As for auto-idling, @sallyom can probably speak more in detail but it basically monitors network traffic to pods in the project and if it falls below a certain threshold every service in the project is idled. again, there's no monitor to see if they're approaching this threshold or not (it's all handled in the controller)

ahardin-rh · 2017-05-25T20:42:04Z

@damemi Thanks. Is that something that the user would know to check? Is that something worth documenting, or no?

As mentioned in today's scrum, there's a lot of information on force-sleep/hibernation and auto-idling, but I need guidance from you and @sallyom to help me distill down what the user actually needs to know. It seems like a lot of this is behind the scenes and not focused on user action. However, I would like to know what else, if anything, impacts user experience and would be worth capturing in the docs.

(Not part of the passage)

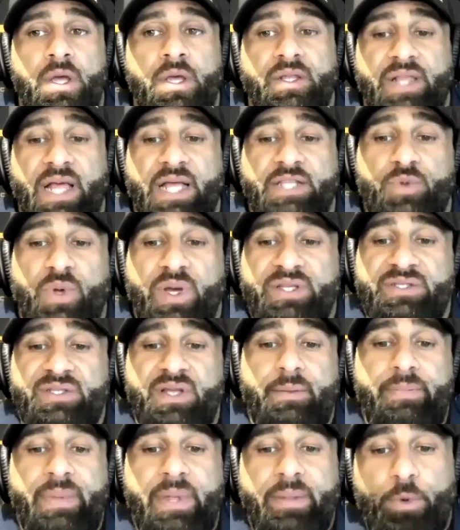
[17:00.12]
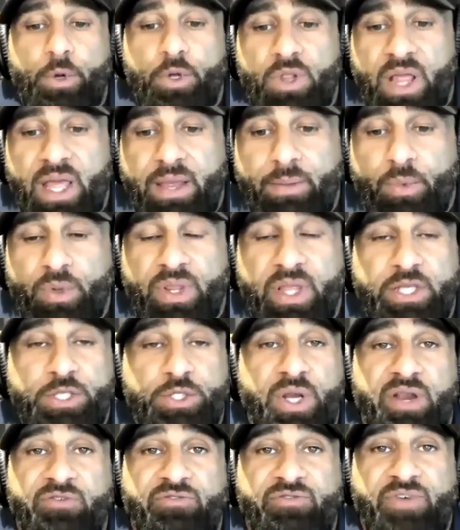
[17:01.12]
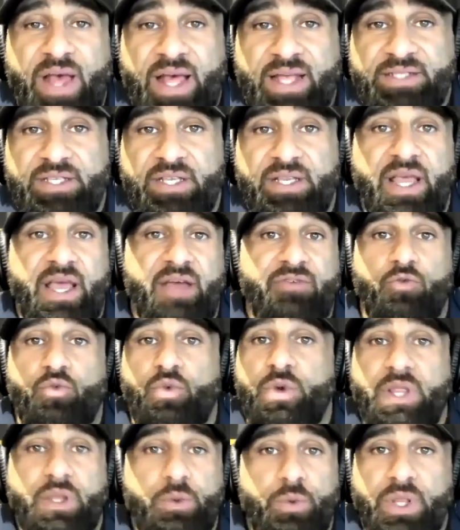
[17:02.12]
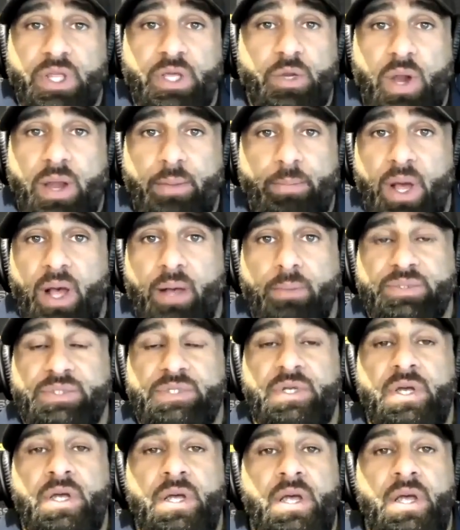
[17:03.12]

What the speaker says: That's why some people claim when they train fasted, they have really great pumps,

damemi · 2017-05-26T15:05:29Z

I would say the user should know what triggers force-sleep, how to identify your project is in force-sleep, and what causes it to be removed. You're right that it's very behind-the-scenes as of now, but would probably refer to @abhgupta to find out what we want to publicly document about it.

ahardin-rh · 2017-05-30T15:08:25Z

@sallyom @abhgupta Thoughts? Thanks.

abhgupta · 2017-05-30T15:56:22Z

@ahardin-rh I haven't followed this PR/discussion very closely. I will take a look at this tomorrow (on mostly-pto today).

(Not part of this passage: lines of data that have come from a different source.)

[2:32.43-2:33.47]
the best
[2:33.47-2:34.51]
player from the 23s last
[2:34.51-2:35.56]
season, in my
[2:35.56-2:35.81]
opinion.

ahardin-rh · 2017-06-05T15:10:38Z

@abhgupta @sallyom When you get a moment, can you please guide me on what we need to add to this PR? Thanks!

ahardin-rh · 2017-06-08T15:40:22Z

@abhgupta @sallyom I'm currently blocked. Can you please let me know what else is needed?

sallyom · 2017-06-13T21:48:27Z

architecture/core_concepts/projects_and_users.adoc

+ifdef::openshift-online[]
+[[projects-hibenation]]
+=== Project Hibernation
+In {product-title} Starter, projects hibernate after 30 minutes of inactivity.


Something like this? "In {product-title} Starter, projects with 30 minutes of inactivity are placed in an idled state with resources scaled to zero.
Upon receiving network activity, project resources are un-idled (scaled back up). In addition to auto-idling, projects must hibernate 18 hours in a 72-hour period. During the hibernation, all project resources are given a hard quota of zero (they cannot be scaled up)."

@ahardin-rh @sallyom There is a idle_threshold actually, if the the network activity received is less than the idle_threshold the project will be idled. I think this might need to be referred to in the doc.

@ahardin-rh @sallyom

Whatever the hours is described in the design or the introduction, the hibernate is 8 hours and the period is 24 hours, but at here, they are 18 of 72, are our design changed to this?

About the last sentence, from the testing on devenv, the project will be given an extra quota force-sleep which only hard code the pod limit to zero, not all the resources(dc,rc,pvc can be successfully created). So during the hibernation, no pod is active(can't be scaled up, and created).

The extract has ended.